Were Wovoka and Black Elk frauds? Did they simply make up what they claimed to have seen? Of course we can't know anything of the veracity and character of these men in a firsthand way. We know nothing of them except for the sparse details of capricious history. But there is not the slightest indication that these men were charlatans or that they were known to practice such deceit. They had nothing to gain in telling their visions. In fact, they only bought them trouble.
One important factor is that both men initially had these visionary experiences when they were very ill. This has often been true throughout history in the case of various prophets who claimed to have revelations from God. Even where illness is not evident, it has been common for those who seek such experiences to fast for long periods of time, weakening their bodies and minds. This makes us suspect that their visions are nothing more than hallucinations from fever or lack of nourishment? If one studies the life stories of such visionaries, there is an undeniable correlation. After the initial encounter, it seems that ones mind becomes conditioned to slip into the visionary state more readily. And with repeated practice it can be brought on at will. Once the threshold is crossed, the doorway to the altered state remains open.

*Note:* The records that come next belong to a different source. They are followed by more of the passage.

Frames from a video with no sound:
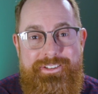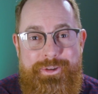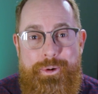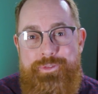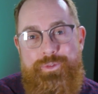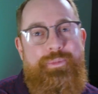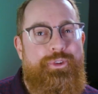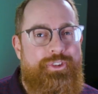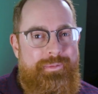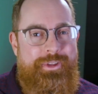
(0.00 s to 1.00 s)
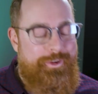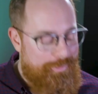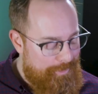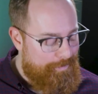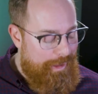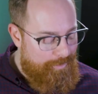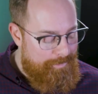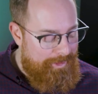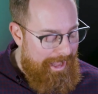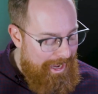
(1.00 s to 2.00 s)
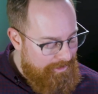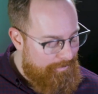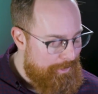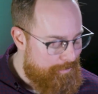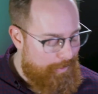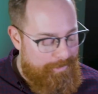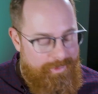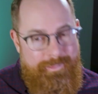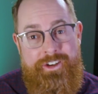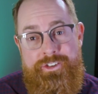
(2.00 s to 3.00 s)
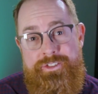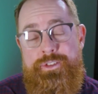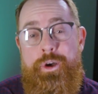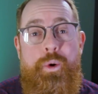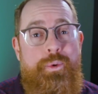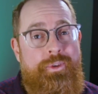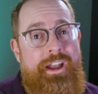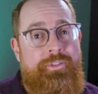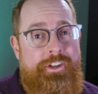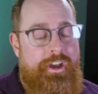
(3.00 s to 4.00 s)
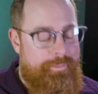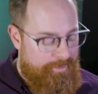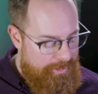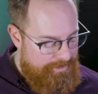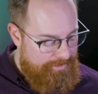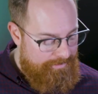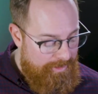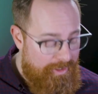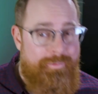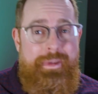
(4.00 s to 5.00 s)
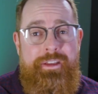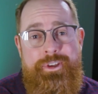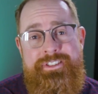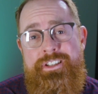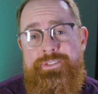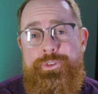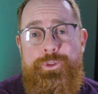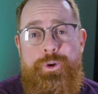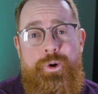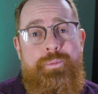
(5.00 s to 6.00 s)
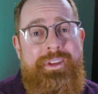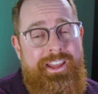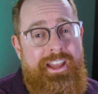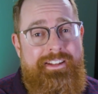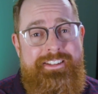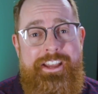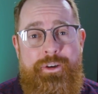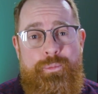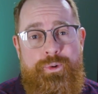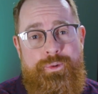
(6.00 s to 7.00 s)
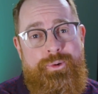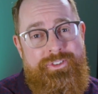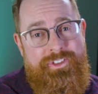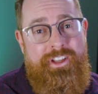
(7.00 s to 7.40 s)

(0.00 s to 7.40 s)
Tony from Building Them here, the platform that activates property managers to own their everyday operations, make residents feel at home, and take on more doors.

That such images can come from our own minds is not difficult to believe. Stories of near death experiences are undoubtedly a related phenomenon. Many people place great credibility on such stories. But the reality is that most people who are resuscitated remember nothing of the experience. And those who claim to recall conscious experiences from beyond the boundary of death, don't all tell the same story at all. Most recount the experience in terms of what they expect after death. A Christian talks about seeing Jesus - a Buddist may report being greeted by the enlightened Buddha himself, whereas a Muslim may report being welcomed by Mohammed. Others report seeing their long dead relatives as did the ghost dancers of the 1890's. Some have even reported seeing the flames of hell. It seems that everyone sees what he expects to see. It is his own vision, coming from his own imagination.
I believe there are many conclusions that we can draw from this episode from the 1890's. I expect that those who read these articles are intelligent people who can draw their own conclusions, so it probably is not necessary to state them.
So we come to the close of one of the strangest stories in the history of religious thought. If it leaves us unsettled - it should.